_Exercise requirements_
Only one part of the listing is needed: the lines from the one with "[0.00-0.20s]" through the last line, copied exactly and free of pictures.
+---+
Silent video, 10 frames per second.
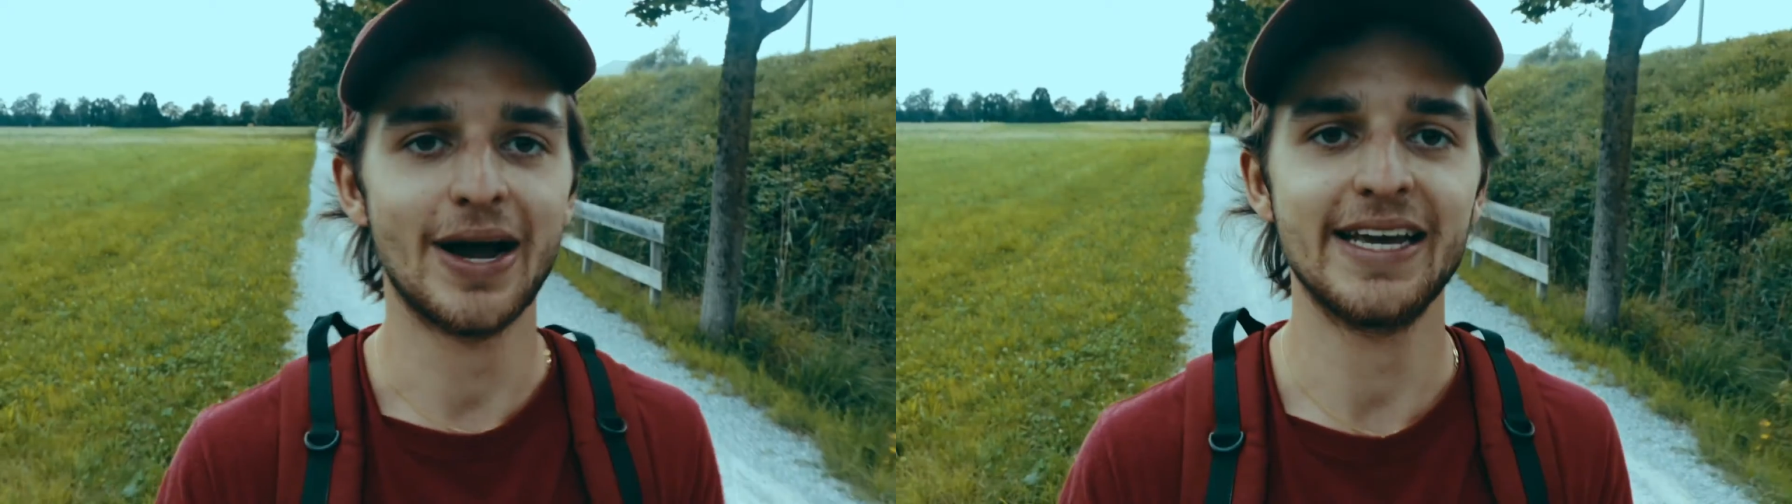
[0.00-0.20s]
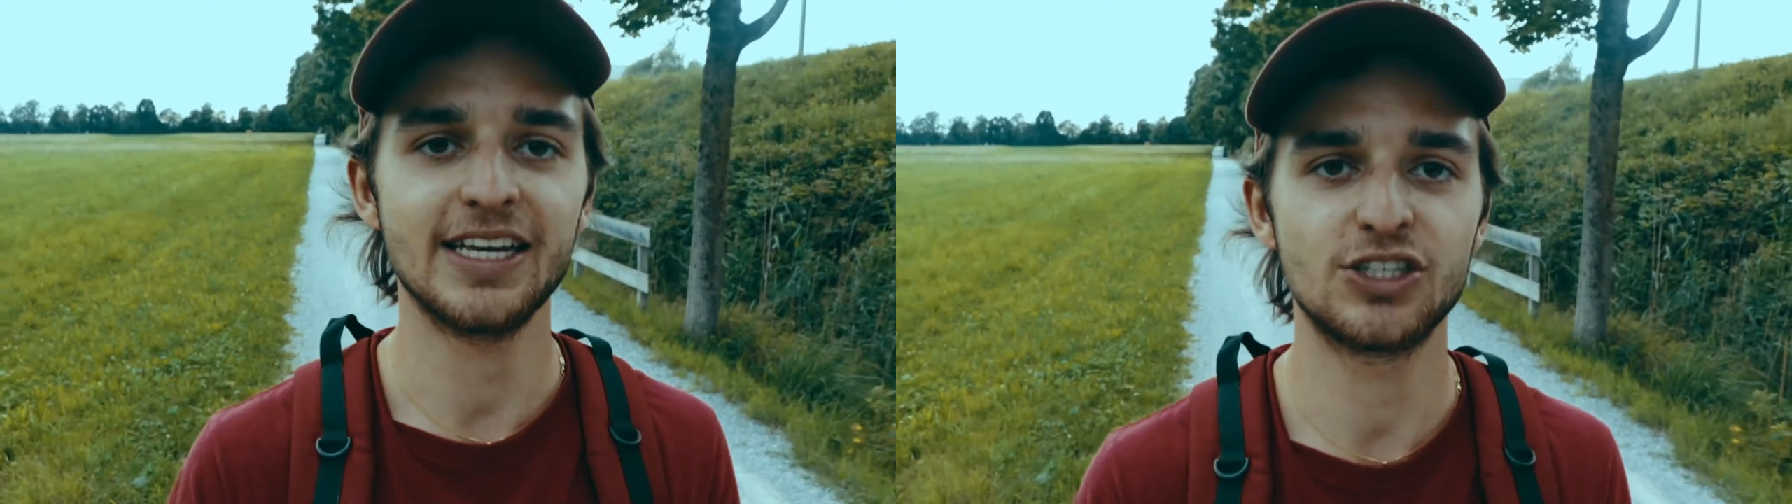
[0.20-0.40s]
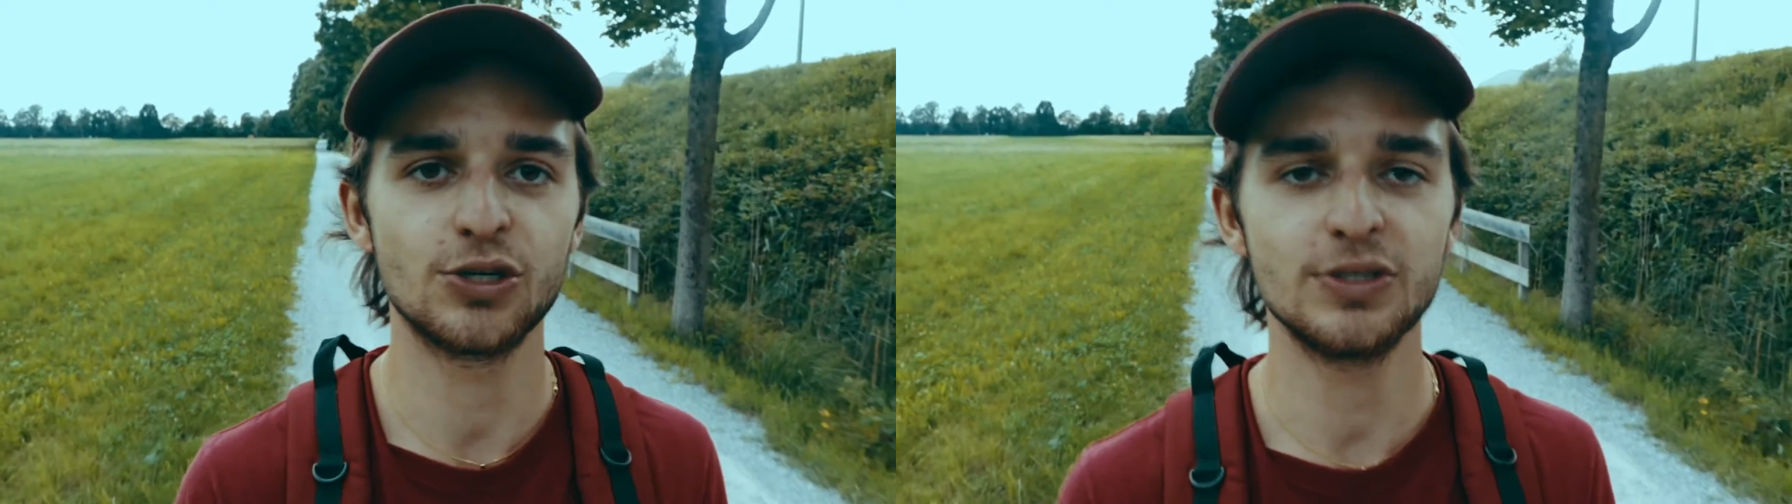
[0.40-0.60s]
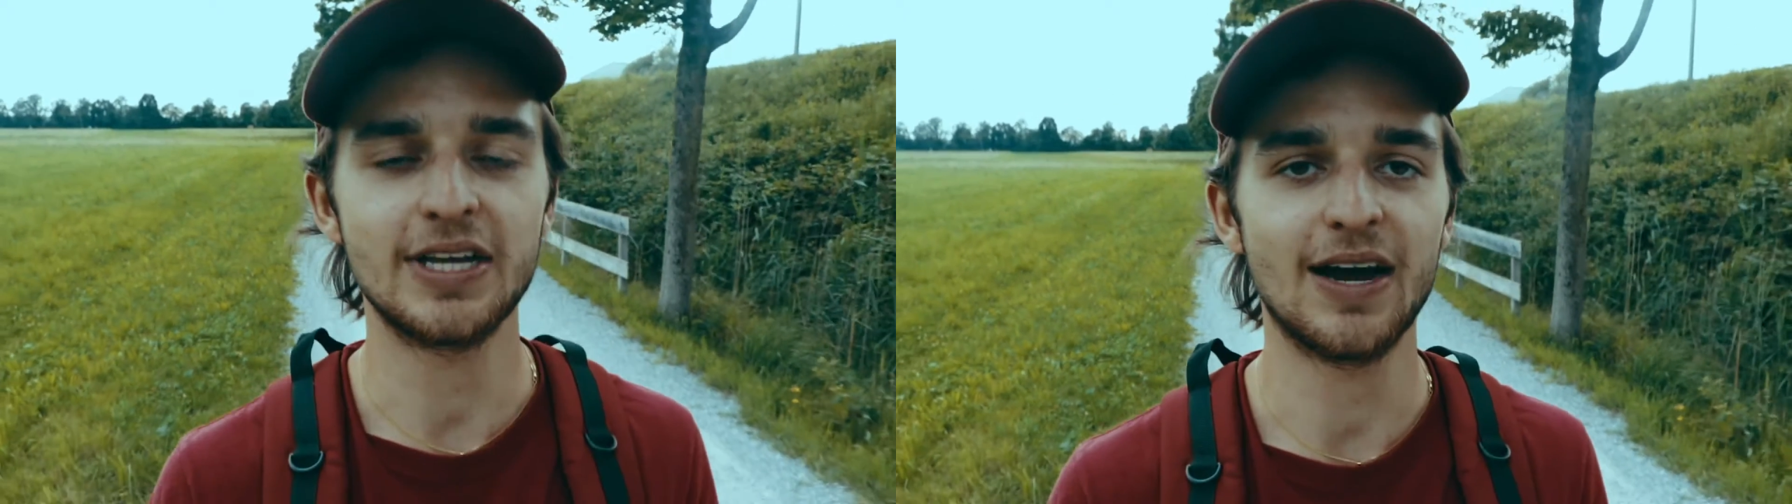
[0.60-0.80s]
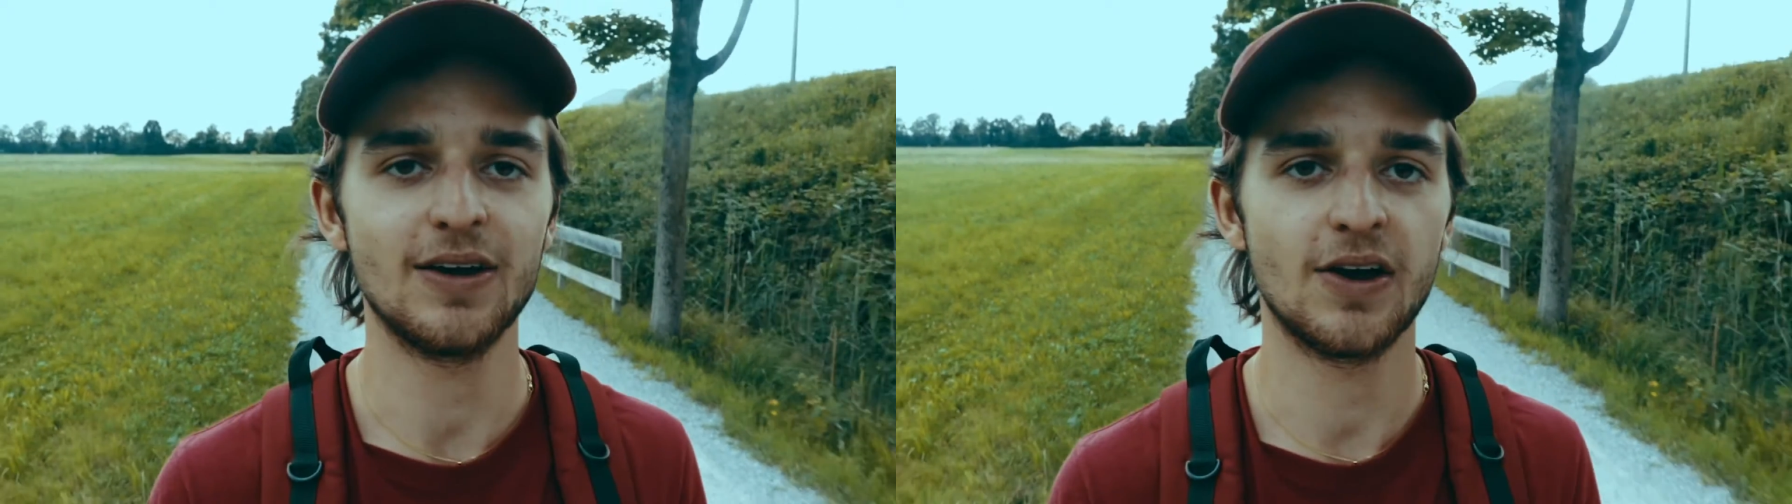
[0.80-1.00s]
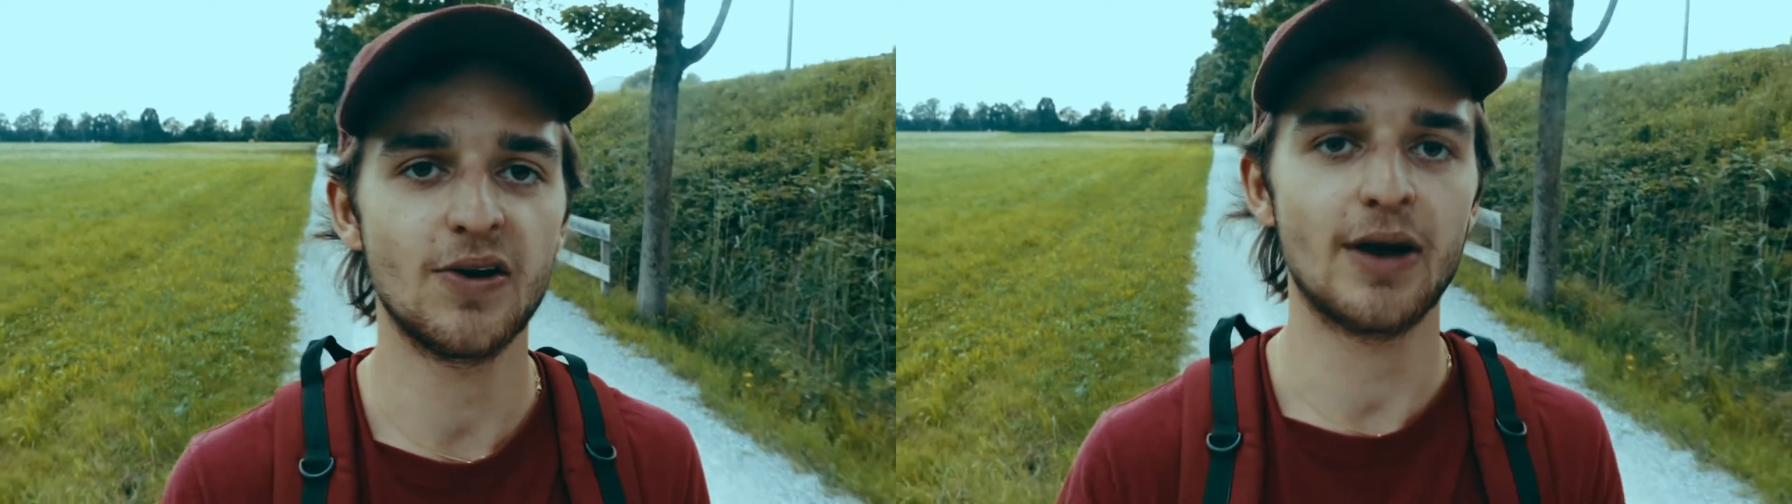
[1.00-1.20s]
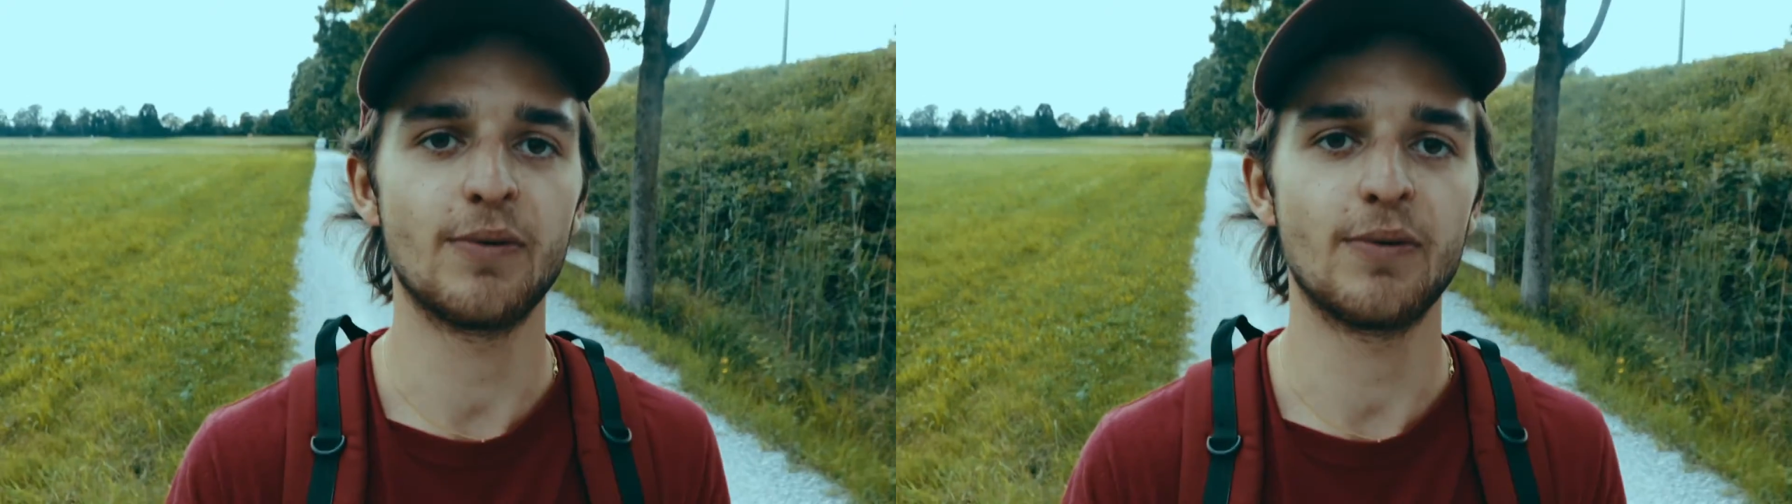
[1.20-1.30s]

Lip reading: I can choose how long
+---+
_Answer_
[0.00-0.20s]
[0.20-0.40s]
[0.40-0.60s]
[0.60-0.80s]
[0.80-1.00s]
[1.00-1.20s]
[1.20-1.30s]

Lip reading: I can choose how long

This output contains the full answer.